RICH HEIMANN
Straddling the private and public sectors creates intrigue. We are often asked about the differences in each sector. However, questions about differences between sectors are always tricky to answer and depend on how we analyze the properties for comparison. In many obvious ways, no differences exist between the public and private sectors. Cyber is cyber, and cybersecurity goals are the same for government and private organizations that must manage risk and protect themselves from evolving threats.
Moreover, any question about what is happening in another sector (or industry) is a partial distraction because sector threats are unknown. Organizations can be overwhelmed if they rely too much on aggregate data and trends. What happens in the aggregate will happen only to some organizations. Government and private organizations must start with local knowledge. Cybersecurity leadership begins by understanding an organization’s personnel, infrastructure, assets, and threats, which means understanding local information and signals and acting locally. When local knowledge is acquired, work toward understanding global signals can begin. For example, threat intelligence offers organizations external information about and between sectors and industries that can be assimilated into those organizations’ continuous security lifecycles.

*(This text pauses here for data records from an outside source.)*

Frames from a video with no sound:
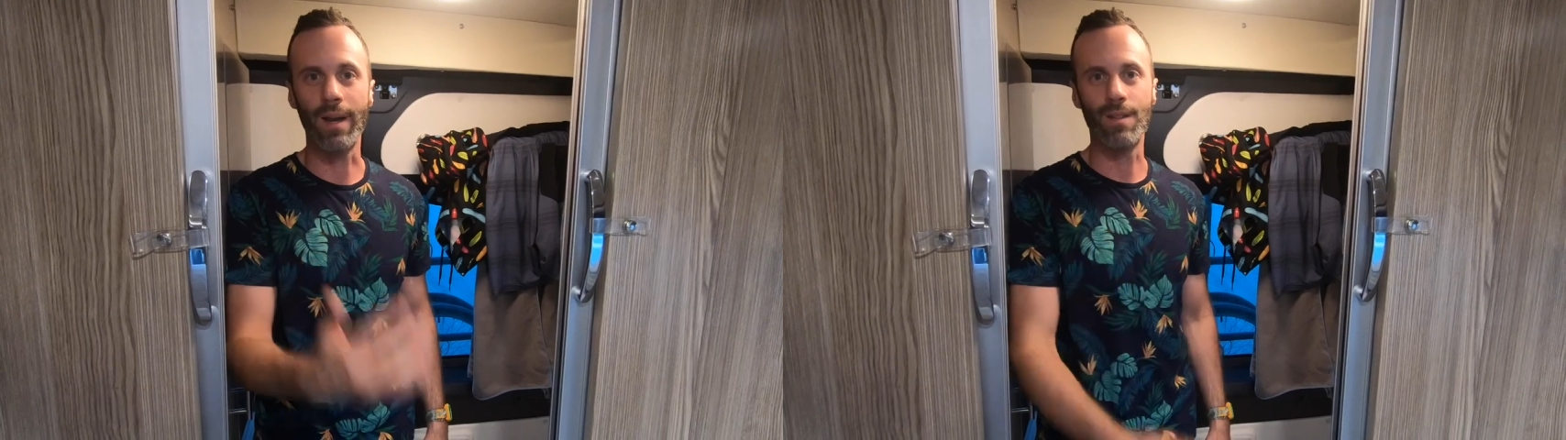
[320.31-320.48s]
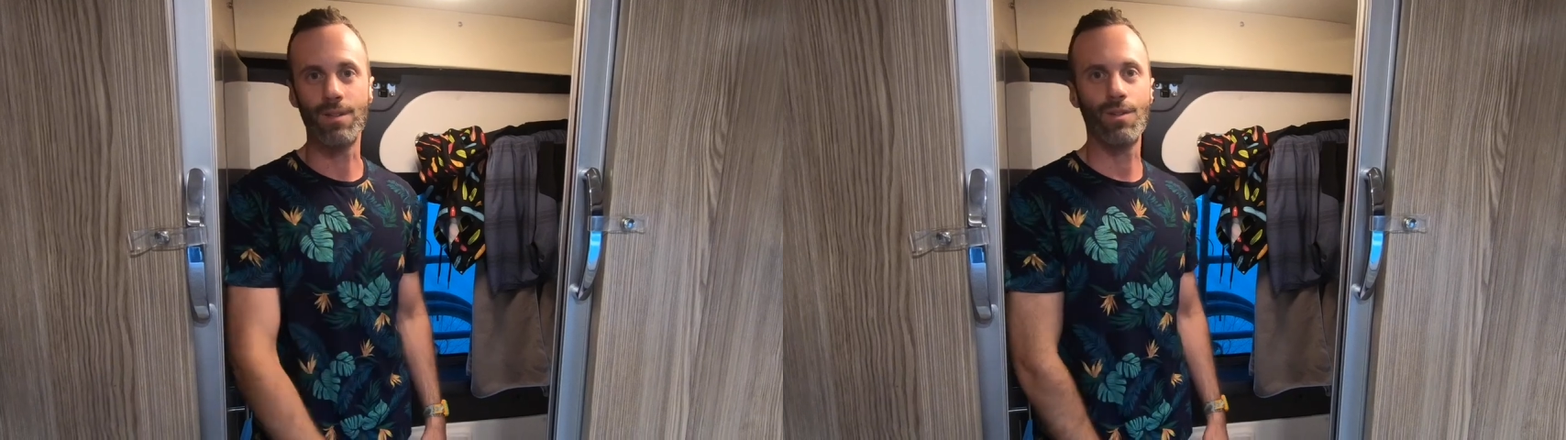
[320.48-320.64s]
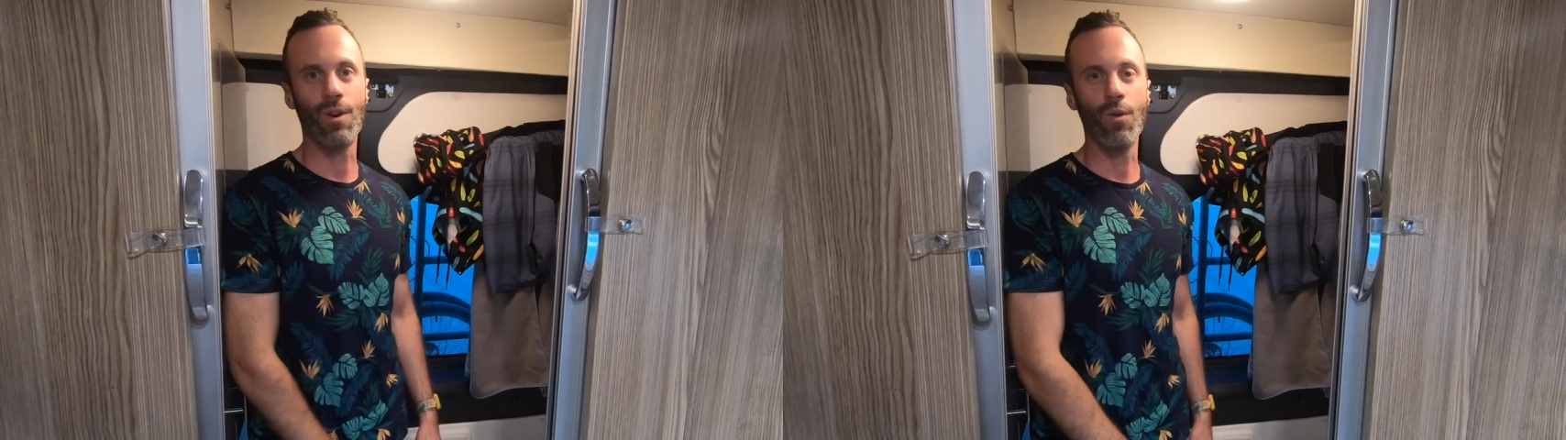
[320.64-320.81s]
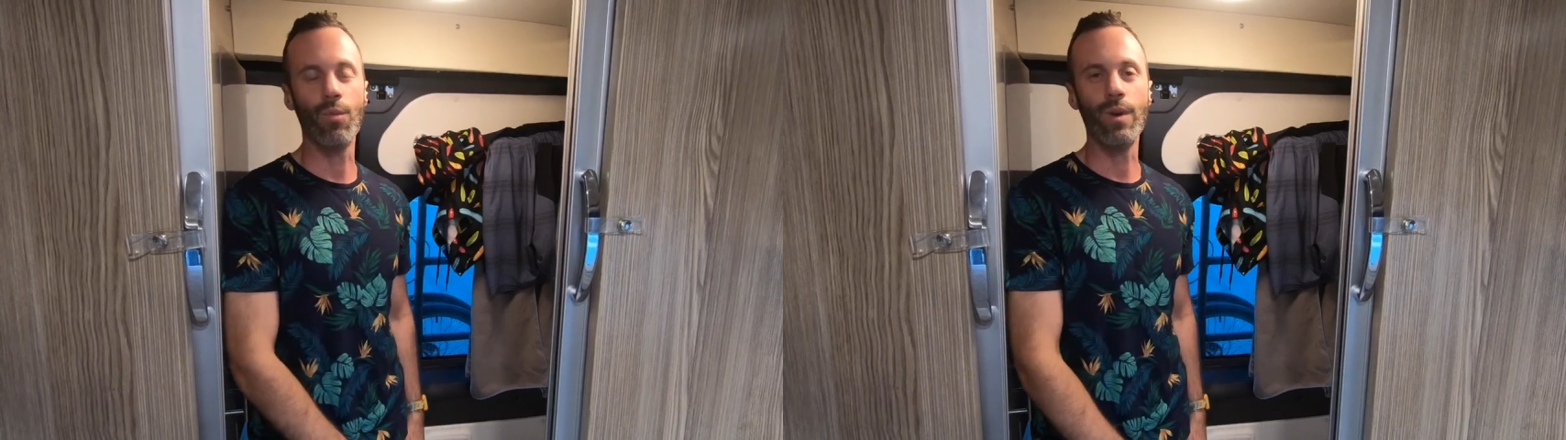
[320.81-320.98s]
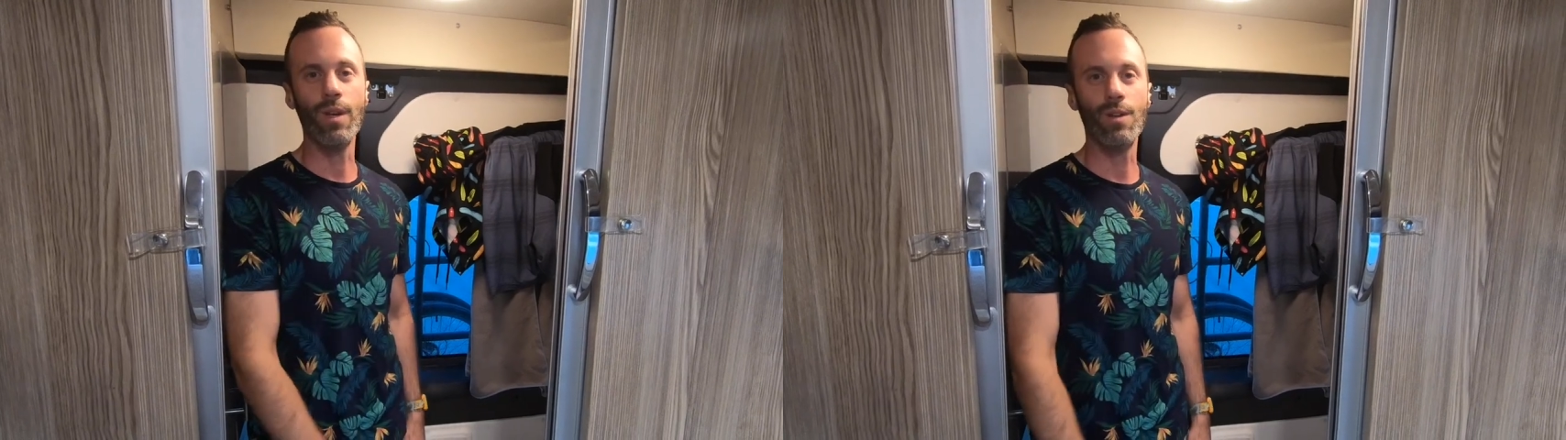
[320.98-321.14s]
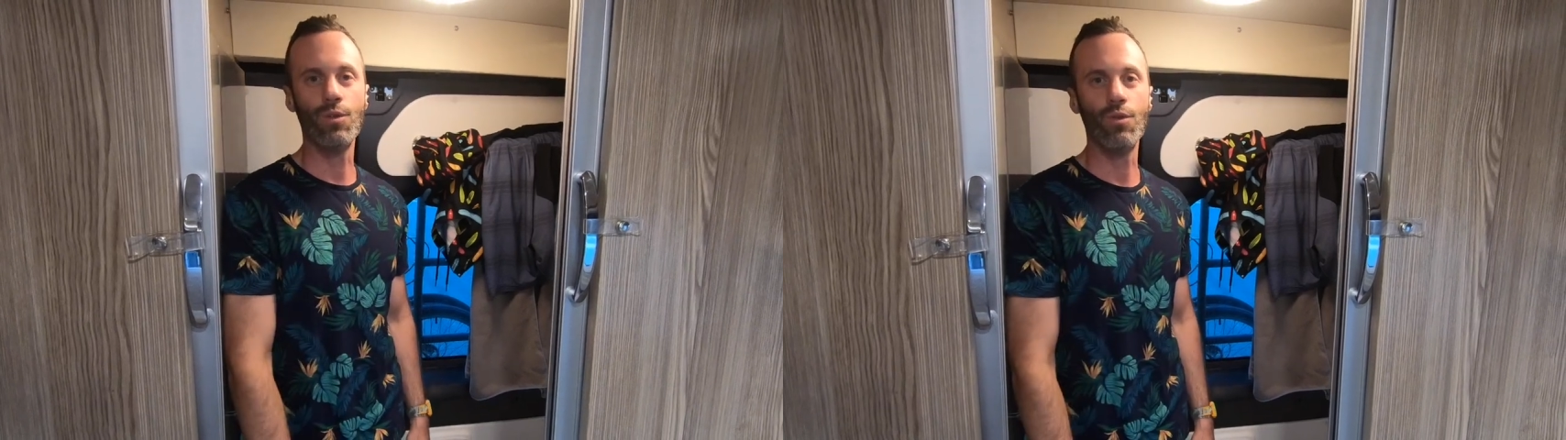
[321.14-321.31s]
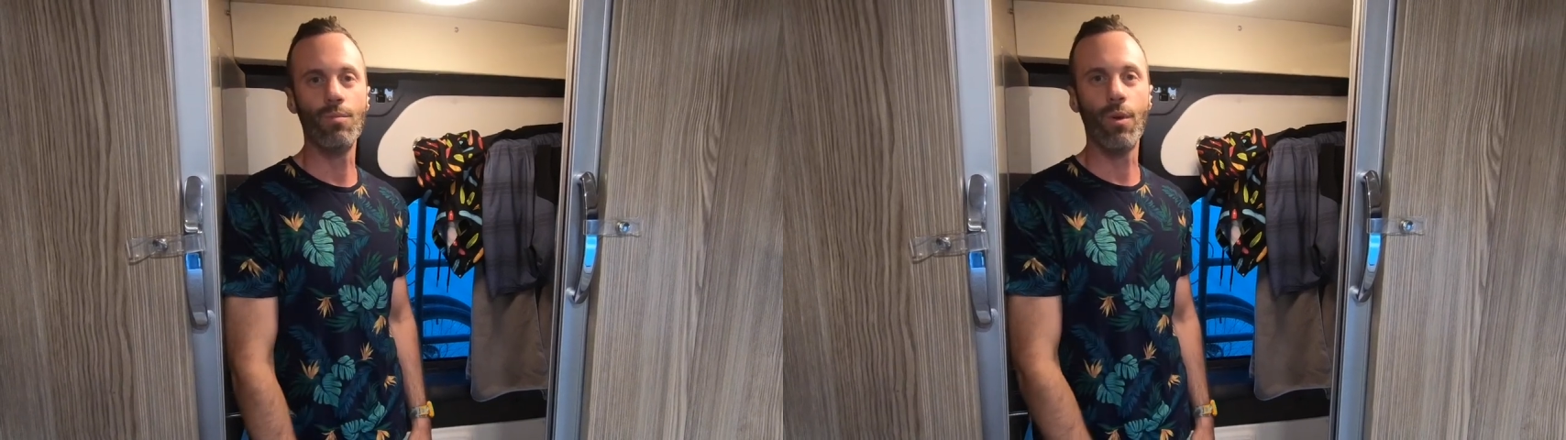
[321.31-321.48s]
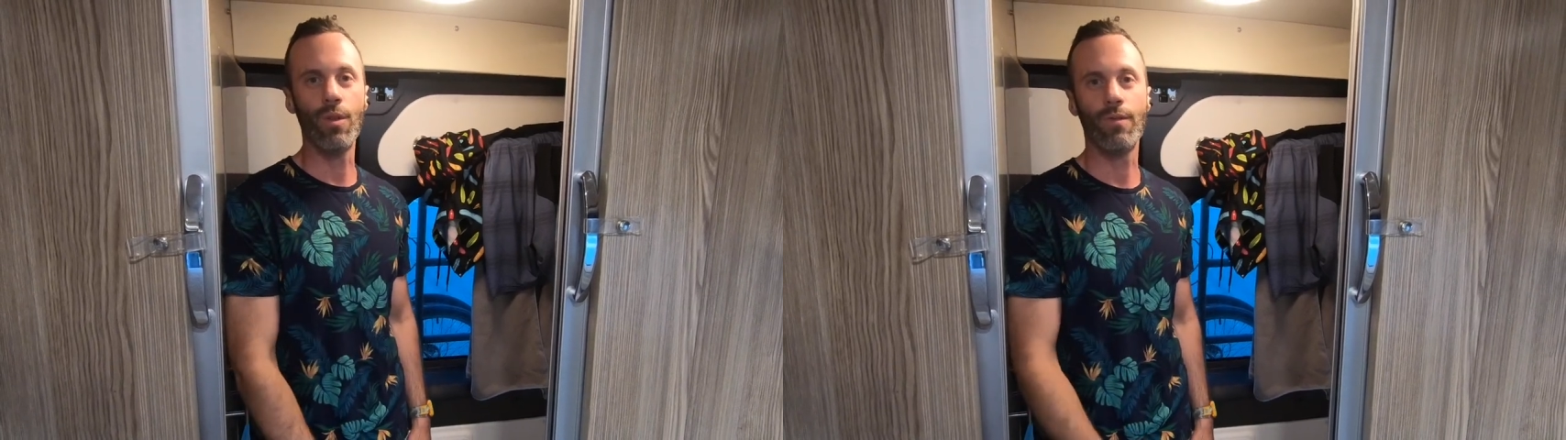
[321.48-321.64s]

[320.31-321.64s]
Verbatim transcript: and so we do most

On the other hand, the government and private sectors deviate in different ways. The authors have helped many private sector cybersecurity leaders analyze return on investment to justify the cost of security products and services to management teams and corporate boards, despite the effort containing no value. One cannot know a priori the threat an organization faces, its consequences, or its cost. These calculations are guesswork, and no one should take them too seriously. Despite this, the private sector needs help to consider anything that fails to generate revenue as valuable, including cybersecurity. This misfortune is not a problem in government due to no revenue or profit-and-loss statements. Instead, the government has public funds, executive orders, and other directives that mandate security. The public sector utilizes mandates instead of building support organically and discovering new and unique ways security can support business functions. The over-reliance on directives can create a false sense that security has been accomplished with the stroke of a pen instead of seeing cybersecurity as a human and technological response to a constantly evolving digital threat.

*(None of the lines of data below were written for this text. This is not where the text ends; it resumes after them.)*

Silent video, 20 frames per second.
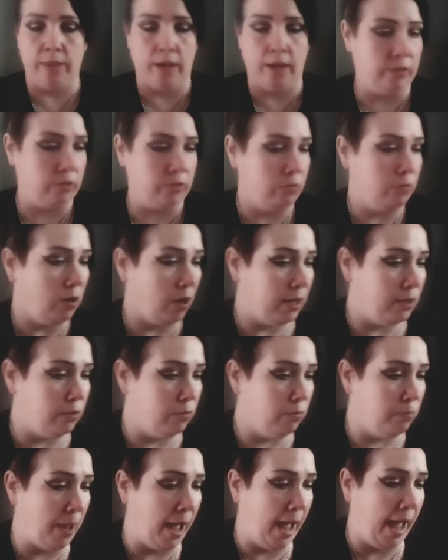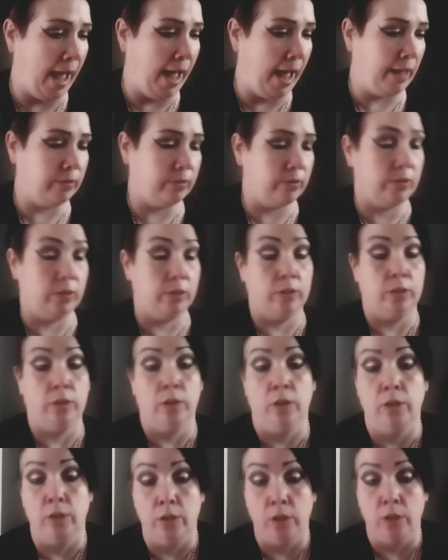I do like little bags.
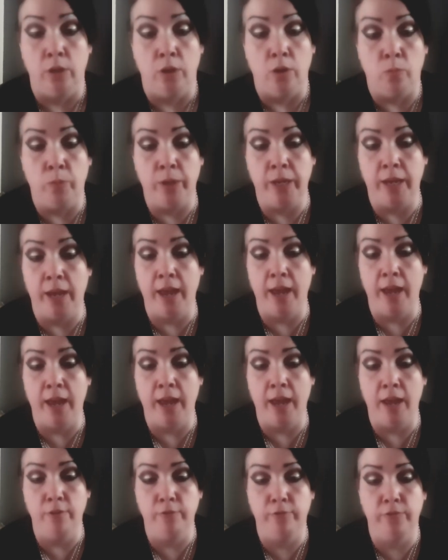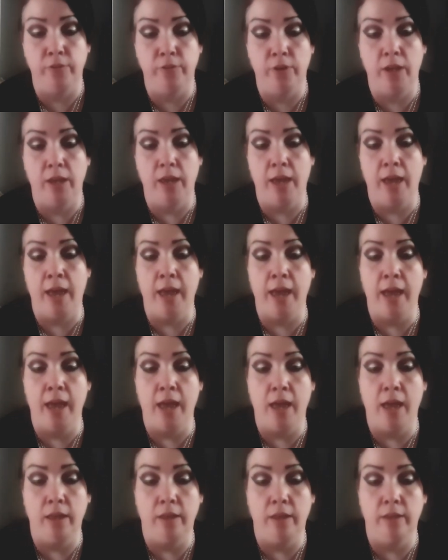We have
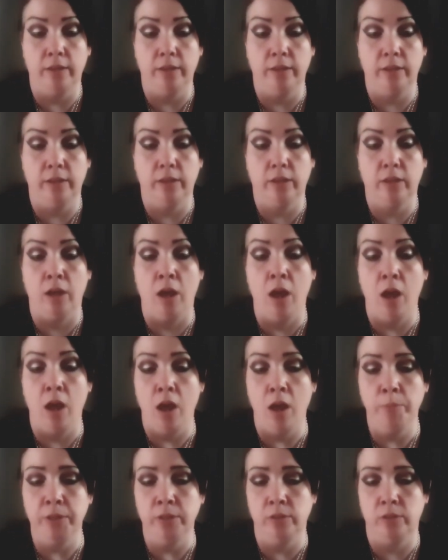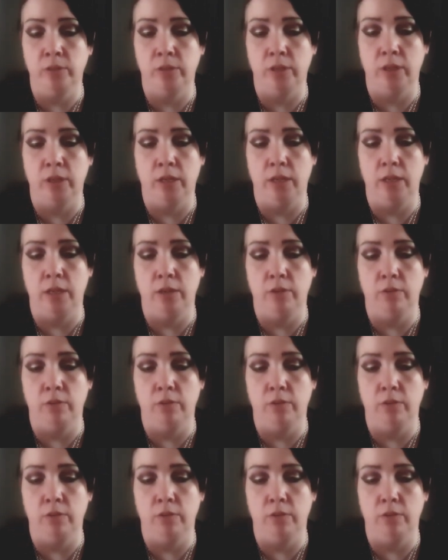our calming tea,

Aspects of the government sector consider facets of the security problem that no company would consider. For example, the National Security Agency (NSA) protects natural security systems. Organizations like Department of Homeland Security (DHS), Cybersecurity and Infrastructure Security Agency (CISA), and CYBERCOM protect critical infrastructure and identify best security practices to mitigate global risk, hidden interdependencies, single points of failure, and cascading failures that no single company would contemplate. An alternate way of thinking about the differences is that portions of the federal government dedicate serious thought and action to long and global vulnerabilities and risks. In contrast, a private company almost exclusively thinks and acts short and locally.
The private sector must protect corporate secrets, intellectual property, and personal information, and of course, protect against extortion. The government sector protects national secrets, which tend to attract the attention of sophisticated state actors. What organizations are protecting is different but so is the “why.” The private sector must protect its brand, customers, and shareholders, while the government sector protects citizens, critical infrastructure, and national security. We could go twelve rounds analyzing each aspect of cybersecurity in each sector. However, we would arrive where we started. Cybersecurity (and risk) is the same everywhere you go but in different ways.